If I, her mother, couldn’t keep tabs on run-away bunny, how was I to send her out in the world and trust anyone else? She started school at only 3. The early childhood special education program, held in a local church, featured a playground in the back parking lot—with no fence. We warned, “She’s a flight risk. You’ve got to watch her constantly.” Within the first week, I got a phone call from a neighbor telling me Sydney had been found walking along the highway. The school didn’t even know she was missing. She has eluded watchful eyes at every school since, taking side trips down hallways, foraying into other classrooms and even out into the woods once during recess.

She managed to get away from babysitters during the rehearsal dinner for my sister’s wedding. Already uneasy to leave her, we cautioned the couple in charge–adults, a mom and dad themselves: “You have to watch her really closely.  She’s is an escape artist.” Sure enough, Sydney slipped out the side door of the guest house where we were staying, crossed the street, and through the grand entry into the hotel. No one saw her go and she wasn’t missed until one of the kids pointed out that she was gone.

We installed locks, gates and alarms but she continued to foil her captors. We ultimately used a harness and a leash in exceptionally risky situations. It was the only way I knew she was safe—if she was physically tied to me.

She needed me to let her thrive

The umbilical cord re-instated, my protective instincts were finally satisfied. As the terrifying challenge of holding onto her became our way of life, a pattern was formed: a habitual and unconscious sense of control I attempted to exert over the environment and my child’s relationship to it. I became so accustomed to reining her in and holding her close because of my own fear that I forgot to notice when she no longer needed it.

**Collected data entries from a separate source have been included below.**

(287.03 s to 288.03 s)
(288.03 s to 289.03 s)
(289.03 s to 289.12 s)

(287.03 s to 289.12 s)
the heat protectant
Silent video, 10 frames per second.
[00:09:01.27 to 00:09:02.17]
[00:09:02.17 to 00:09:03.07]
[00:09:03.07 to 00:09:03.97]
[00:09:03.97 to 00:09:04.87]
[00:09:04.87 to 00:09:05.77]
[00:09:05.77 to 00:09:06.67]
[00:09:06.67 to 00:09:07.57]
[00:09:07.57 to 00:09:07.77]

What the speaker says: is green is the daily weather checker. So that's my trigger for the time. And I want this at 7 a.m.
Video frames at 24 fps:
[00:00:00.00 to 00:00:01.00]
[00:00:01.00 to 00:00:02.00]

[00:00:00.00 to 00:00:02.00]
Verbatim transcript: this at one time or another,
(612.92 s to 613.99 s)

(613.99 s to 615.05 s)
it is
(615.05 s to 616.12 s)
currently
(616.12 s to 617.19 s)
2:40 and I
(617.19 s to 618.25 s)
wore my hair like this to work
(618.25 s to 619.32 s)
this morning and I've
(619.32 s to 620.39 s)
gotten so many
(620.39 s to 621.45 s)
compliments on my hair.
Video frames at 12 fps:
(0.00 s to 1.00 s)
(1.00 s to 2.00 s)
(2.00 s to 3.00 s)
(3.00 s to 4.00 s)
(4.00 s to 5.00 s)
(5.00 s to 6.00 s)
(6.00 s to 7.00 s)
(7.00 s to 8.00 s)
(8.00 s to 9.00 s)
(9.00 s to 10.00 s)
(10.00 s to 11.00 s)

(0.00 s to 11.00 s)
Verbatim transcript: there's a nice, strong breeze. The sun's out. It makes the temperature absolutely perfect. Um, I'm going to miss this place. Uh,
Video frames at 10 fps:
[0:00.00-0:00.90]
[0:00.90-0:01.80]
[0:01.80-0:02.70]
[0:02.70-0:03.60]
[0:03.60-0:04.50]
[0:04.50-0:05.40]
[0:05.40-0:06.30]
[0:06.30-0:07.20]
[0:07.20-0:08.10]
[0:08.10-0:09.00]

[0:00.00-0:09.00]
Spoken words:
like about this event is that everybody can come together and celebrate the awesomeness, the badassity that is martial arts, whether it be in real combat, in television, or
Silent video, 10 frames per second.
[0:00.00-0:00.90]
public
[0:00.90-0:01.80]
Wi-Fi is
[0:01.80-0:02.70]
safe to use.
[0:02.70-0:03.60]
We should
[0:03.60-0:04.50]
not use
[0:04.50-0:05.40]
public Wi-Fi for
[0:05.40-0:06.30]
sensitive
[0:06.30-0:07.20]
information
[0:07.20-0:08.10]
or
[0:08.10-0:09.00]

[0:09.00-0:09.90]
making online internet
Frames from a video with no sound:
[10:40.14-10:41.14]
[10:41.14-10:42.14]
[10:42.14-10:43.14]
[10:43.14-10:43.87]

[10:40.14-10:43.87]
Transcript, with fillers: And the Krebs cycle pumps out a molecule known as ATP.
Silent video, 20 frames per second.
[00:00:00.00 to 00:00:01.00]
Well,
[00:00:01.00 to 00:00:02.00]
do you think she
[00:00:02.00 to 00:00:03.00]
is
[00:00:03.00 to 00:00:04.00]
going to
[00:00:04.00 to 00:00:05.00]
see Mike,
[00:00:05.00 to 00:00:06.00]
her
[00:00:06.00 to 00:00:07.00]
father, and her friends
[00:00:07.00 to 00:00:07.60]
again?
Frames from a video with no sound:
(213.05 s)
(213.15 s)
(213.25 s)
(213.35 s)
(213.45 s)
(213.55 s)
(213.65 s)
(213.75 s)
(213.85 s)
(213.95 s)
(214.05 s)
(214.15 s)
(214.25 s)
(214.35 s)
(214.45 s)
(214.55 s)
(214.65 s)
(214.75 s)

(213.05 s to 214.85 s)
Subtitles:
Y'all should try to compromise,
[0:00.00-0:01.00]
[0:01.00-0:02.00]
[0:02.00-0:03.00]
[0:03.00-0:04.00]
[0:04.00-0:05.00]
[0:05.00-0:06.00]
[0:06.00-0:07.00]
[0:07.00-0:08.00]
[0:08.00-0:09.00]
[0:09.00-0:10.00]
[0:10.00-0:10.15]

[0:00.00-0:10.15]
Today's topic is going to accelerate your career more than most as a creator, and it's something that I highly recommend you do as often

I never want my children to suffer and the desire to shield them from pain is as strong as my love for them is deep. But, I’ve had to ask myself when does sheltering my growing babies from life experiences no longer serve them in the journey they’ve undertaken? When does buffering the natural consequences of their own choices become detrimental to the instinctive objective they were born to; that of growing away from me? Wasn’t that the whole idea of having them in the first place?

Raising children means making the beautiful progression from the umbilical cord that sustains, to the leash that restrains, to the invisible tether that remains, connecting child to mother wherever they go in the world. Every day I take a deep breath and let go. Again. Then I  send them out into the world, into their world. They go because they feel the safety—it’s in the tether—and it can stretch as far as it needs to without breaking.

“Are you watching me, Mom?”

When Haley gets on the bus heading a mile away to elementary school—she presses her face to the window and blows me kisses. When Melissa gets in her car and drives hundreds of miles to her summer job in Colorado—she looks back in her rear-view mirror and waves. And when Jeremy walks down the jetway and boards a plane to Chile—he turns back to see if I’m still there.

“Are you watching me, Mom?” each one asks.

You bet I’m watching.

Sydney’s almost a teenager and has pretty much outgrown this phase of running off.  She frequently declines to even hold my hand as we’re walking through a parking lot.  The other day I went to pick her up early from middle school and as I waited I noticed a kid, alone, at the end of the long hallway. As this lone figure advanced and came into focus, I saw it was my daughter, walking down the hall, unaccompanied, with confidence in her stride, toting a backpack as big as herself and wearing a smile that said, “I’m ready.  Let’s go!”

You have brains in your head.

You have feet in your shoes.

You can steer yourself

Any direction you choose.

You’re on your own.

And you know what you know.

And YOU are the guy who’ll decide where to go.